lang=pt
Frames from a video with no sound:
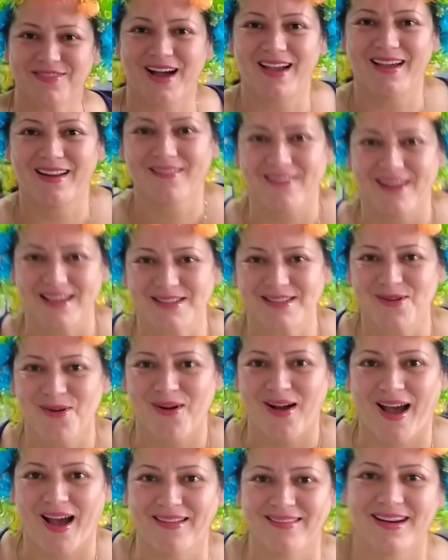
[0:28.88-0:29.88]
de baiano quase que eu
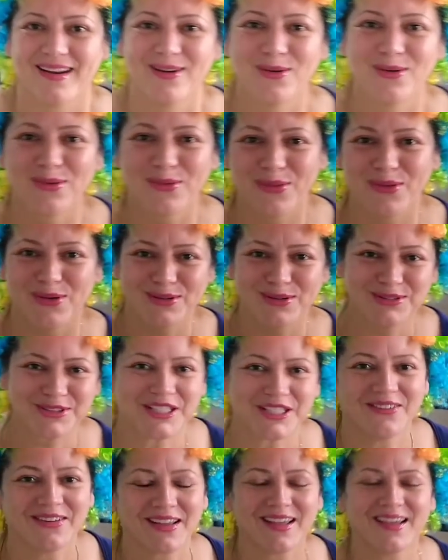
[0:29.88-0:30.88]
caio. O trem grudou no
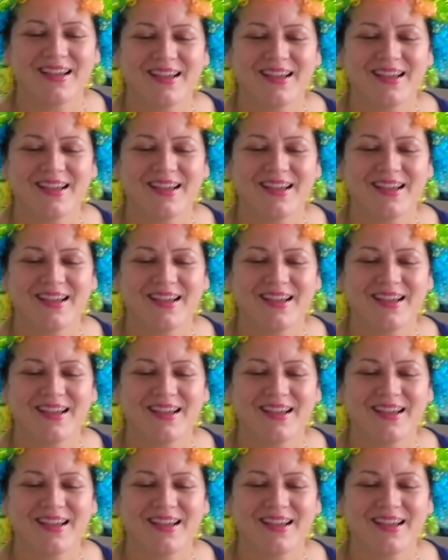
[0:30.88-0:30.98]
chão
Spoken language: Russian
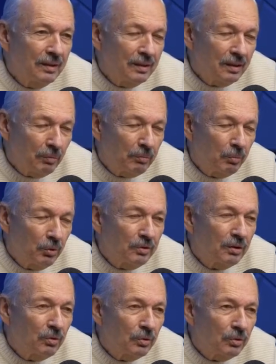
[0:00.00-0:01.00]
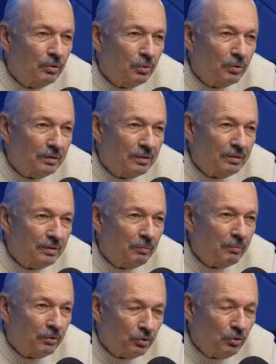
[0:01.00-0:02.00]
обработаны культурой,
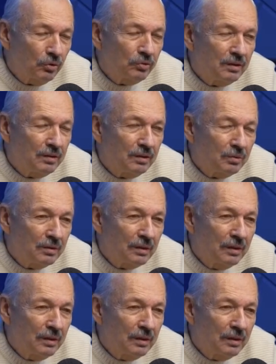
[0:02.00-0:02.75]
как мы созданы ею.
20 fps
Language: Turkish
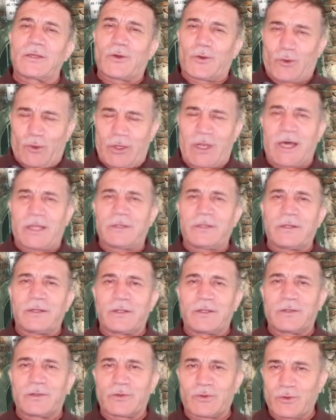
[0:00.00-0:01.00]
olan
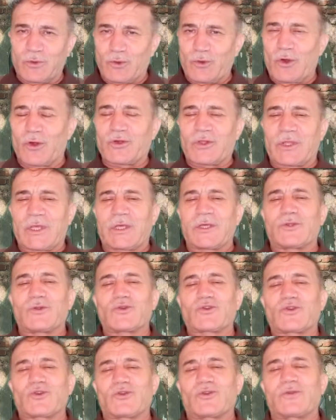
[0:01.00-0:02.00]
noktayı
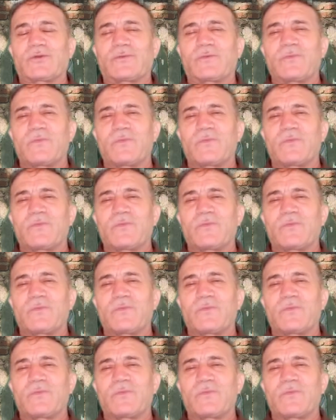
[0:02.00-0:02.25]
düşünün.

+++

• What you should do: With pictures excluded, copy exactly the lines from the line containing "[0:29.88-0:30.88]" through the last line of the listing above, both ends included.

• Task output:
[0:29.88-0:30.88]
caio. O trem grudou no
[0:30.88-0:30.98]
chão
Spoken language: Russian
[0:00.00-0:01.00]
[0:01.00-0:02.00]
обработаны культурой,
[0:02.00-0:02.75]
как мы созданы ею.
20 fps
Language: Turkish
[0:00.00-0:01.00]
olan
[0:01.00-0:02.00]
noktayı
[0:02.00-0:02.25]
düşünün.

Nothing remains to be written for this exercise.